Sunday 25 January 2009

Small things, shaman, God and a whole new constitution

It’s been an interesting weekend here in La Paz. On Saturday was the start of the Fiesta of Small Things. People buy models of whatever they want—cars, houses, money, minibuses, babies—and then have them blessed by a shaman in expectation of therefore receiving them. I suspect some maybe disappointed.

Members of an equal-opportunities profession, the shamans sat in front of crucibles of burning incense and bottles of the 96% “drinking” alcohol, Ciebo. While the rest of Bolivia suffers under a booze ban, a special exception has been made for the shamans’ blessing ceremonies.

Sunday was the referendum on the new constitution. Billed as the decolonization of Bolivia and the empowering of the marginalized majority, I would find it difficult to vote no. However, it’s imperfect—vastly overlong, ambiguous and contradictory—providing ample ammunition for those who instinctively disagree with anything produced by Evo and the MAS government, or those firmly against socialism and secularization.

Both sides have behaved badly: government supporters unforgivably attacked a local no vote march and the opposition preposterously argued a yes vote is to kick God out of the country.

Voting is an obligation rather than a right here, and there’s a ban of traffic on election day to prevent people feeling obligated to place their tick in more than one location. The roads were by turn eerie and humanized: kids rode their bikes, fathers taught their children to ride, football games were played in busy thoroughfares and people walked their puppies (fully grown dogs are dumped as strays), elsewhere empty roads echoed the far-off celebratory explosions of dynamite fuses.
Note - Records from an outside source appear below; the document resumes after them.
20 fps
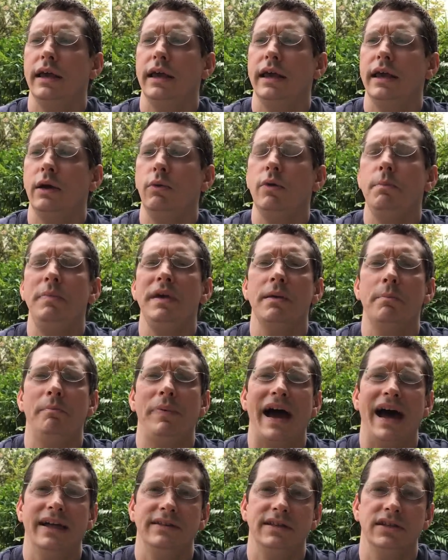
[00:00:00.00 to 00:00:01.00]
it would be a
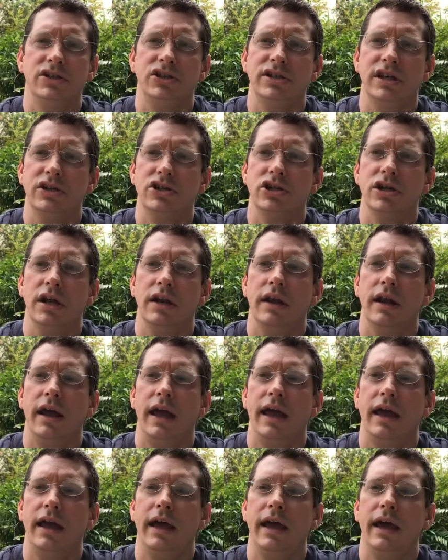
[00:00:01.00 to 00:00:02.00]
bad decision,
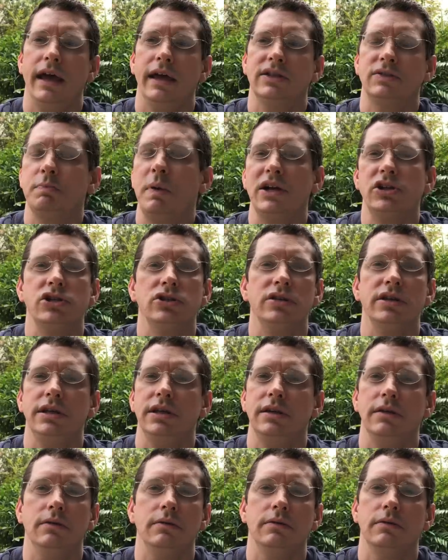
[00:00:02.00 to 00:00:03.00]

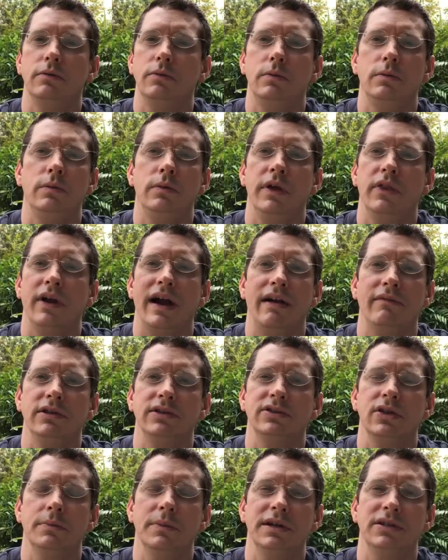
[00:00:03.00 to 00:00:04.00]
especially when they're having
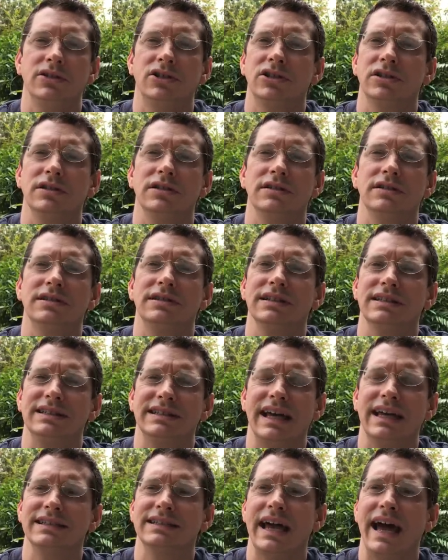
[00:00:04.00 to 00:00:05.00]
so much
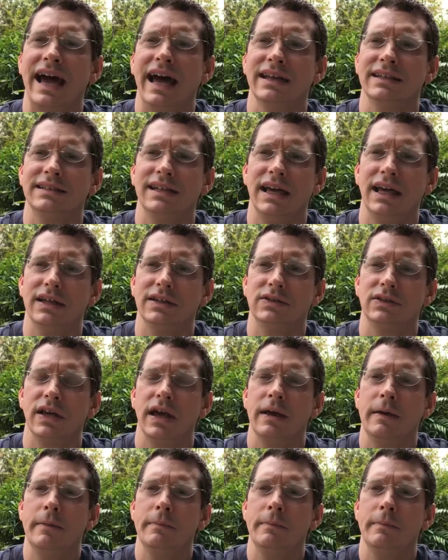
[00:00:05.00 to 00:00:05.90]
success as is.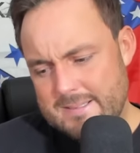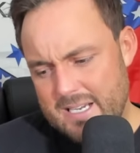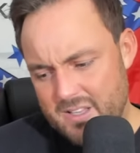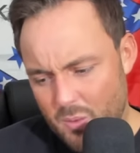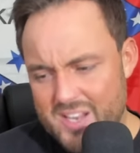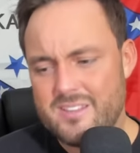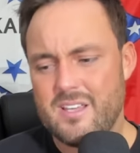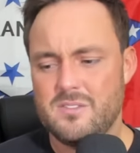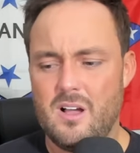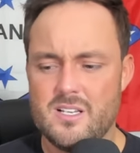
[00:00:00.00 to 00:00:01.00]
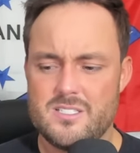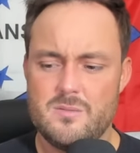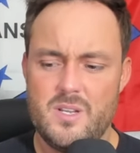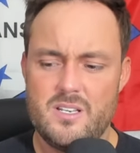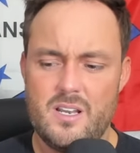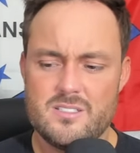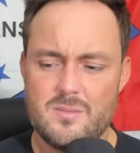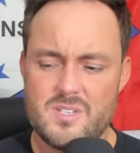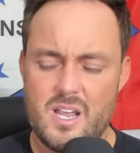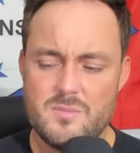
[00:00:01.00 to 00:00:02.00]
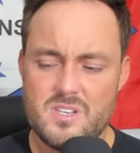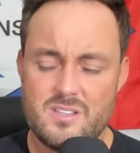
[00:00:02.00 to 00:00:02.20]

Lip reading: and the way that they've lost them, and sometimes that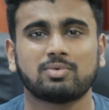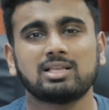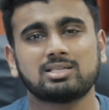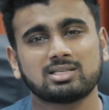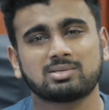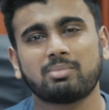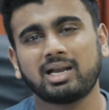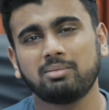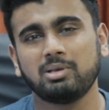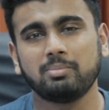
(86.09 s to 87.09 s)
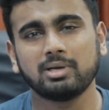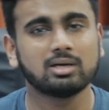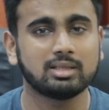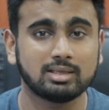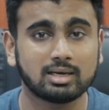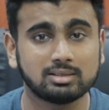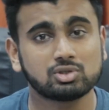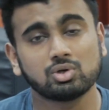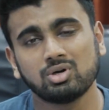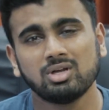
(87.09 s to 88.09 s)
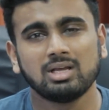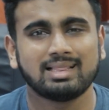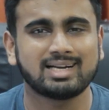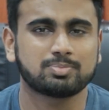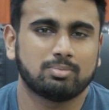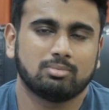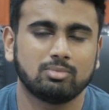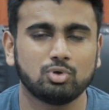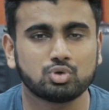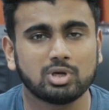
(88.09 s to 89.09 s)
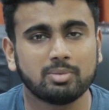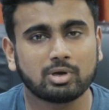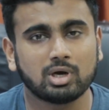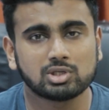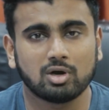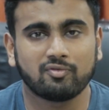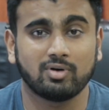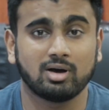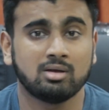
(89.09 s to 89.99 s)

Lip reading: One chest might be bigger than the other, so that's usually because of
Even in the afternoon, hours before any result, Plaza Murillo—the parliament square—was already full. I’ve not seen so many crusty travellers in one place since Goa in 1995. A chant of Evo! Evo! went up but it failed to catch, but it was early days. There was clearly going to be some celebrating here when the inevitable yes-vote success came through.

Outside the MAS office, they were already hugging and kissing—even without a result, they knew this is a historic day.

1 comment:

Anonymous said...

Obligated!?! Since when have you become an American?